Starting at the first line of the data below, repeat each line word for word up to and including the line with "[0:00.00-0:06.00]".

── Supplied records ──

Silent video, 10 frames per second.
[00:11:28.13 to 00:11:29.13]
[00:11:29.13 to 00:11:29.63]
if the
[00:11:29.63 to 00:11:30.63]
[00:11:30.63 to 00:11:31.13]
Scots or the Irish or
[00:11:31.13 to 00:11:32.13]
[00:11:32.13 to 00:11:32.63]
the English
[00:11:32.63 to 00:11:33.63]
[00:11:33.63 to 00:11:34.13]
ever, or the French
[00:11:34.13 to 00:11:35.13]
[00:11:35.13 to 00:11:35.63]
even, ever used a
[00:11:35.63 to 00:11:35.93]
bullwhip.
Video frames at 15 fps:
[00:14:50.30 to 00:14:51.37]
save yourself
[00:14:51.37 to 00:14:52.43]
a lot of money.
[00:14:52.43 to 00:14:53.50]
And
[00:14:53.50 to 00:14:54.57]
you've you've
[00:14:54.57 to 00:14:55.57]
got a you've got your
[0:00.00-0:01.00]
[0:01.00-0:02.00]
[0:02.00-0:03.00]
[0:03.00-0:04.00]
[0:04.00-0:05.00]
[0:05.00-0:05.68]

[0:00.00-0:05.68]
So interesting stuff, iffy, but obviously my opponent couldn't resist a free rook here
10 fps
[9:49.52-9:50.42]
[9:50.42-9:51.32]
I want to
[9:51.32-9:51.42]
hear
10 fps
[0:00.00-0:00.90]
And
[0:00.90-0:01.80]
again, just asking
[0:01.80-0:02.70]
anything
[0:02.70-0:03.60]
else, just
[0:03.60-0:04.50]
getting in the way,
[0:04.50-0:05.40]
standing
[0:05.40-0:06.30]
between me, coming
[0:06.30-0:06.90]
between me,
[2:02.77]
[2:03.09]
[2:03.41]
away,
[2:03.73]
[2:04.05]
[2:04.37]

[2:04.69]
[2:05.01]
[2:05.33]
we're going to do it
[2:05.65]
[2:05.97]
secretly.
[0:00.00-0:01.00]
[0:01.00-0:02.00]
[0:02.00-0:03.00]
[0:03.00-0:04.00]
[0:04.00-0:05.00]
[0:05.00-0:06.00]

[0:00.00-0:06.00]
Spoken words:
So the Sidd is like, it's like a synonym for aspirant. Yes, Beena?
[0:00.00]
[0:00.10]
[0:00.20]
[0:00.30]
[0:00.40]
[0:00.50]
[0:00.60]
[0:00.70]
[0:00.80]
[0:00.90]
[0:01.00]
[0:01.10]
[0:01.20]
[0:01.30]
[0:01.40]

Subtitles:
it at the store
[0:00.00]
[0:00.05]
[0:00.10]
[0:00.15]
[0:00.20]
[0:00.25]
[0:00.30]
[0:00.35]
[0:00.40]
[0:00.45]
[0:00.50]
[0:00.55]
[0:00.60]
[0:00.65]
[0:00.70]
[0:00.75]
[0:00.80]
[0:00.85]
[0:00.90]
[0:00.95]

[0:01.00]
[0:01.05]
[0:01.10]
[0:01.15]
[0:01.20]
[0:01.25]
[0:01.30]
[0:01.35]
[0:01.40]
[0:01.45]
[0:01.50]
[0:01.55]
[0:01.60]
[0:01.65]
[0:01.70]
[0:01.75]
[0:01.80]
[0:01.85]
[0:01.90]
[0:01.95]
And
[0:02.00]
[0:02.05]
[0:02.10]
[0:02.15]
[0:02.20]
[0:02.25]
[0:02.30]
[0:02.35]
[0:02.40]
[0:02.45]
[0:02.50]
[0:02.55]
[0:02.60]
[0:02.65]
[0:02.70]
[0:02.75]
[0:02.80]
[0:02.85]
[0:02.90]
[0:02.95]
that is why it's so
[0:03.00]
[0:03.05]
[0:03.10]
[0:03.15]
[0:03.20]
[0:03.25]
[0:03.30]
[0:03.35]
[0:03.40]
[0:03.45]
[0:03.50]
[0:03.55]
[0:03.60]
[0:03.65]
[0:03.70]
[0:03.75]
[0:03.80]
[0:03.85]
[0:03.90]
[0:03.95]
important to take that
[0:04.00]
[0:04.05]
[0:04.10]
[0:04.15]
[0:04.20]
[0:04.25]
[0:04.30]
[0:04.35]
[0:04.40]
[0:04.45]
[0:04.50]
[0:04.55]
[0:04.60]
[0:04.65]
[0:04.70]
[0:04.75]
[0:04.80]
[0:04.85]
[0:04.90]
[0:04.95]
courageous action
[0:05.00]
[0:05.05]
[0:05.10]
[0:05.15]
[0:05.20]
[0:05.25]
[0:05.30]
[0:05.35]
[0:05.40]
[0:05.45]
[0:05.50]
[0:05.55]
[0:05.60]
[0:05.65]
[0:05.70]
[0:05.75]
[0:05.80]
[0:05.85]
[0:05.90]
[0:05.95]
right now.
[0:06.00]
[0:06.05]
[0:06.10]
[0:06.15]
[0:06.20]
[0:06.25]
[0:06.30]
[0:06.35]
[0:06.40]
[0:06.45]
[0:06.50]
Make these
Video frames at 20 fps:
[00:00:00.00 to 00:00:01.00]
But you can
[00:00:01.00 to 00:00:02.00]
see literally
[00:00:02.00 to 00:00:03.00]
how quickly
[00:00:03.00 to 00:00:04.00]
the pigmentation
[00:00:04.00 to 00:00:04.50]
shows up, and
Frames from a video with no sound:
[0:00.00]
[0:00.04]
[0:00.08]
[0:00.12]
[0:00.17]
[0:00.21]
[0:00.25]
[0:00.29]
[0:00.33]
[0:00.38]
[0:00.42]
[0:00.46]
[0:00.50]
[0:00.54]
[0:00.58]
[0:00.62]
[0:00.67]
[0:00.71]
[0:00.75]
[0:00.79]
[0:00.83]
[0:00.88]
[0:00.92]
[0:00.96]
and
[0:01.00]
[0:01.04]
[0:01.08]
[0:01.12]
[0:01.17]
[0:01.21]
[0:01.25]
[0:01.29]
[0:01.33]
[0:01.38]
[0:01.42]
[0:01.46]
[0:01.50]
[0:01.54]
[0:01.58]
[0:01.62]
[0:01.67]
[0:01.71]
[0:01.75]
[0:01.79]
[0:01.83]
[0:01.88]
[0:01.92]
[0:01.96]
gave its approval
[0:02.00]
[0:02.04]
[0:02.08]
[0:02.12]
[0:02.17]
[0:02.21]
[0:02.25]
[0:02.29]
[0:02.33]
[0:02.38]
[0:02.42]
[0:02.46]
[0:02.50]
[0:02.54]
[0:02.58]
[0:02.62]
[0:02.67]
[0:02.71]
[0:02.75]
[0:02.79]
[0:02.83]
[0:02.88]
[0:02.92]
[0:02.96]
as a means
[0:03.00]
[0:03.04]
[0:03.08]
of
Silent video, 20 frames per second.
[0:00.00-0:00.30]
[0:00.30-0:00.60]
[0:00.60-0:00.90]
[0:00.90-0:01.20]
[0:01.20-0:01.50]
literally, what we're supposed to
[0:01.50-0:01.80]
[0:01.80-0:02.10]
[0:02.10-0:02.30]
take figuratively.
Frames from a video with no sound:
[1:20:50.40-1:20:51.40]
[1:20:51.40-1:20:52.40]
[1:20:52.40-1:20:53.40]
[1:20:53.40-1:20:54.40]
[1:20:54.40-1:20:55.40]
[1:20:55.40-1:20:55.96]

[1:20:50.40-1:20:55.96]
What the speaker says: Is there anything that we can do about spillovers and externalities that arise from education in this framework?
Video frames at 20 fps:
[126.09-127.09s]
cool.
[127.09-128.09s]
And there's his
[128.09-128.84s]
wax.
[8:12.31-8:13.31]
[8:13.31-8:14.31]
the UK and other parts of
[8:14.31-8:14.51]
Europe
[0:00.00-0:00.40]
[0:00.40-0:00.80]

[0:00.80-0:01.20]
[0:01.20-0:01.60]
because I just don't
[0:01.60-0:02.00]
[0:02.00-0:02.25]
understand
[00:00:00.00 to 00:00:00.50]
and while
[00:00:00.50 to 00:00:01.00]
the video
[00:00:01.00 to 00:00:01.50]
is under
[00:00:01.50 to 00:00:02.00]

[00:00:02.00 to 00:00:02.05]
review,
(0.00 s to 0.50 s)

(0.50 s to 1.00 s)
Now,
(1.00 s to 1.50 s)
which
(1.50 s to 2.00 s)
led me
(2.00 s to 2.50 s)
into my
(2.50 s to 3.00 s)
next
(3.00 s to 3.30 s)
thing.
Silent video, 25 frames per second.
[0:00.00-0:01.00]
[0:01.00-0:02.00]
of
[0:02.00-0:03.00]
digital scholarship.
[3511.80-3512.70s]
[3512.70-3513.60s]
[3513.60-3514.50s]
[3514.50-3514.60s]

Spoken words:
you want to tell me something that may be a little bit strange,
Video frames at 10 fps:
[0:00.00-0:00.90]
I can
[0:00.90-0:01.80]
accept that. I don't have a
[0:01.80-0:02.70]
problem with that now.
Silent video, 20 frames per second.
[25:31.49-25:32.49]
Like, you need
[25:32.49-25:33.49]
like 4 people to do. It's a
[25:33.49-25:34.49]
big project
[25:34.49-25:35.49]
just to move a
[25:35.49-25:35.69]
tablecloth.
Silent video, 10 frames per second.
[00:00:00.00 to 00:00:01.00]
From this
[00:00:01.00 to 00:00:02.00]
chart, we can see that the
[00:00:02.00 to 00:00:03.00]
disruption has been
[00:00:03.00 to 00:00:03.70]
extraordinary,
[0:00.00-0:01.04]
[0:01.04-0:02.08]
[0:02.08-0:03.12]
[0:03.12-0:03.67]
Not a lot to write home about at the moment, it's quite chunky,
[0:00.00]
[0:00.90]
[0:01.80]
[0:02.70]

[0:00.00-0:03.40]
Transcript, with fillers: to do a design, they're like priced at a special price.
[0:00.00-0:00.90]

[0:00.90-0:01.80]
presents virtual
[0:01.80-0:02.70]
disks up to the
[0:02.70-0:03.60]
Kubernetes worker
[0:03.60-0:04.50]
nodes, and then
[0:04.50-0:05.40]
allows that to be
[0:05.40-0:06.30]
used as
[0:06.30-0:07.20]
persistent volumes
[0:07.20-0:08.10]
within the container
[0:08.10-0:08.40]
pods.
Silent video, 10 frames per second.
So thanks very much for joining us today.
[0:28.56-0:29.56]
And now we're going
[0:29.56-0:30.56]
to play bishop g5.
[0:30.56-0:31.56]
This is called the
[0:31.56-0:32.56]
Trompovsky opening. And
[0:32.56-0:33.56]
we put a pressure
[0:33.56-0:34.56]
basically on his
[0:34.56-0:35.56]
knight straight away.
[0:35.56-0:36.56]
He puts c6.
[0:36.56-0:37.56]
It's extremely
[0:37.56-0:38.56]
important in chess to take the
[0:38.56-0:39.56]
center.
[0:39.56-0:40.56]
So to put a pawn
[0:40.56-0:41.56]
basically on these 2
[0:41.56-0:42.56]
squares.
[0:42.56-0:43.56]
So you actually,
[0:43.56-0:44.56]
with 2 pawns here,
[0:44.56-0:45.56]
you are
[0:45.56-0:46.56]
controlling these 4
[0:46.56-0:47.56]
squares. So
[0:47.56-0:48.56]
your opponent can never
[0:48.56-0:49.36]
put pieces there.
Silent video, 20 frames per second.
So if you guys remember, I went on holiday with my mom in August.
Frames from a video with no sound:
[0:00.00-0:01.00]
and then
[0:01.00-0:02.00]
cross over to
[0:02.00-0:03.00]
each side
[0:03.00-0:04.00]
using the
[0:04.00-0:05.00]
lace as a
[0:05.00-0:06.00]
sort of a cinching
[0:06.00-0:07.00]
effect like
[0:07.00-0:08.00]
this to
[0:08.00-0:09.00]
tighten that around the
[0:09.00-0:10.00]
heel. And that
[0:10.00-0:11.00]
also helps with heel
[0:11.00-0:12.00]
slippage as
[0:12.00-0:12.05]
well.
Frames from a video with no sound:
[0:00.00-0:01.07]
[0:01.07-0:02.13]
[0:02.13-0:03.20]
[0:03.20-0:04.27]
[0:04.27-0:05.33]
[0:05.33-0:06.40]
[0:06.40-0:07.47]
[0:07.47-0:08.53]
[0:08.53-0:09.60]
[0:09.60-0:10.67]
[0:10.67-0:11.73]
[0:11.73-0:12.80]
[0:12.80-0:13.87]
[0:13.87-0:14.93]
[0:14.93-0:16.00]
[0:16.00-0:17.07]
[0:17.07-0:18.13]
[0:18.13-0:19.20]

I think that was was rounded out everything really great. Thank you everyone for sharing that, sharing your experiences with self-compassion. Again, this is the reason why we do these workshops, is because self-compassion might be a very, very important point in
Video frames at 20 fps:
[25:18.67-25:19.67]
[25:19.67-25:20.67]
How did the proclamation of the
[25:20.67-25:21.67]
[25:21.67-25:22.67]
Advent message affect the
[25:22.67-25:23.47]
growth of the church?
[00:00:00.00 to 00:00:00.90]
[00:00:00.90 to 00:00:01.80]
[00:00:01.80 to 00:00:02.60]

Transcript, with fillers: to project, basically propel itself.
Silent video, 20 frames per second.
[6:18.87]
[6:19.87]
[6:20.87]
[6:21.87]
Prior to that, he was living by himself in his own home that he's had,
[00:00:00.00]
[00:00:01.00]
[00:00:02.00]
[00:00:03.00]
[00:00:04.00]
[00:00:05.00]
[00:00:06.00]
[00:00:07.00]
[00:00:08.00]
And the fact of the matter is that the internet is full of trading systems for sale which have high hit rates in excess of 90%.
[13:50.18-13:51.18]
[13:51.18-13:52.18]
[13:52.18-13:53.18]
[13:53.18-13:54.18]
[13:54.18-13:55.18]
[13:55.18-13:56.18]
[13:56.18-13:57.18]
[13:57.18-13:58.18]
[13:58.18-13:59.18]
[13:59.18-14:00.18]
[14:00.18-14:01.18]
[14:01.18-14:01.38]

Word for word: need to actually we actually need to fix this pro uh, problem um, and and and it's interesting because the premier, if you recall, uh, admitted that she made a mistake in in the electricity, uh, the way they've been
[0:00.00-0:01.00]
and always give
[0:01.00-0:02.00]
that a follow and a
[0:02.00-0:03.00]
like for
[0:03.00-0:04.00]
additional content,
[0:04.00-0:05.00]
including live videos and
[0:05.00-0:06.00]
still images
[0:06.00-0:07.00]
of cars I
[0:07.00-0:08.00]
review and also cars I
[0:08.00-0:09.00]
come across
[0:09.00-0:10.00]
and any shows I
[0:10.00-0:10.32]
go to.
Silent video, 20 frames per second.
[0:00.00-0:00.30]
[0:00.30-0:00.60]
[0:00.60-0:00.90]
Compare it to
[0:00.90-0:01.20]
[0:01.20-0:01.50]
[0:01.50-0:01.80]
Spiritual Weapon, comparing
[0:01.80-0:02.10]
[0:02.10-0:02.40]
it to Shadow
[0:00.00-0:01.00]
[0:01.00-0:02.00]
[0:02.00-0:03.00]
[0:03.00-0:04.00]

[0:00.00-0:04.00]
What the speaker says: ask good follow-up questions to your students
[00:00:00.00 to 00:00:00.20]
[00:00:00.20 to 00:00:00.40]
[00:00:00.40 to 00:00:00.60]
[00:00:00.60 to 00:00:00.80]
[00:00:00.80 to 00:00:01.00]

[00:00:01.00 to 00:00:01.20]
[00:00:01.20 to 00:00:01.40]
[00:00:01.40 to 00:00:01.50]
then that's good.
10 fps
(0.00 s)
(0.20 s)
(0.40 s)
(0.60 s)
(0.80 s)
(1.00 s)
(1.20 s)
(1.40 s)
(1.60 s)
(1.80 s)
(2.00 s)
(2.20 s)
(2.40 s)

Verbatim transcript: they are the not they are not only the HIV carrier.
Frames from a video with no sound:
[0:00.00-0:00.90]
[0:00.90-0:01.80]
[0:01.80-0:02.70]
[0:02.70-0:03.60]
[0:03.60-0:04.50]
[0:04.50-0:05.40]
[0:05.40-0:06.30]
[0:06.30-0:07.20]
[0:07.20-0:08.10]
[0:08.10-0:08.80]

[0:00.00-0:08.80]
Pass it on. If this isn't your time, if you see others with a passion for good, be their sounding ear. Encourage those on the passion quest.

───

- Written reply -
Silent video, 10 frames per second.
[00:11:28.13 to 00:11:29.13]
[00:11:29.13 to 00:11:29.63]
if the
[00:11:29.63 to 00:11:30.63]
[00:11:30.63 to 00:11:31.13]
Scots or the Irish or
[00:11:31.13 to 00:11:32.13]
[00:11:32.13 to 00:11:32.63]
the English
[00:11:32.63 to 00:11:33.63]
[00:11:33.63 to 00:11:34.13]
ever, or the French
[00:11:34.13 to 00:11:35.13]
[00:11:35.13 to 00:11:35.63]
even, ever used a
[00:11:35.63 to 00:11:35.93]
bullwhip.
Video frames at 15 fps:
[00:14:50.30 to 00:14:51.37]
save yourself
[00:14:51.37 to 00:14:52.43]
a lot of money.
[00:14:52.43 to 00:14:53.50]
And
[00:14:53.50 to 00:14:54.57]
you've you've
[00:14:54.57 to 00:14:55.57]
got a you've got your
[0:00.00-0:01.00]
[0:01.00-0:02.00]
[0:02.00-0:03.00]
[0:03.00-0:04.00]
[0:04.00-0:05.00]
[0:05.00-0:05.68]

[0:00.00-0:05.68]
So interesting stuff, iffy, but obviously my opponent couldn't resist a free rook here
10 fps
[9:49.52-9:50.42]
[9:50.42-9:51.32]
I want to
[9:51.32-9:51.42]
hear
10 fps
[0:00.00-0:00.90]
And
[0:00.90-0:01.80]
again, just asking
[0:01.80-0:02.70]
anything
[0:02.70-0:03.60]
else, just
[0:03.60-0:04.50]
getting in the way,
[0:04.50-0:05.40]
standing
[0:05.40-0:06.30]
between me, coming
[0:06.30-0:06.90]
between me,
[2:02.77]
[2:03.09]
[2:03.41]
away,
[2:03.73]
[2:04.05]
[2:04.37]

[2:04.69]
[2:05.01]
[2:05.33]
we're going to do it
[2:05.65]
[2:05.97]
secretly.
[0:00.00-0:01.00]
[0:01.00-0:02.00]
[0:02.00-0:03.00]
[0:03.00-0:04.00]
[0:04.00-0:05.00]
[0:05.00-0:06.00]

[0:00.00-0:06.00]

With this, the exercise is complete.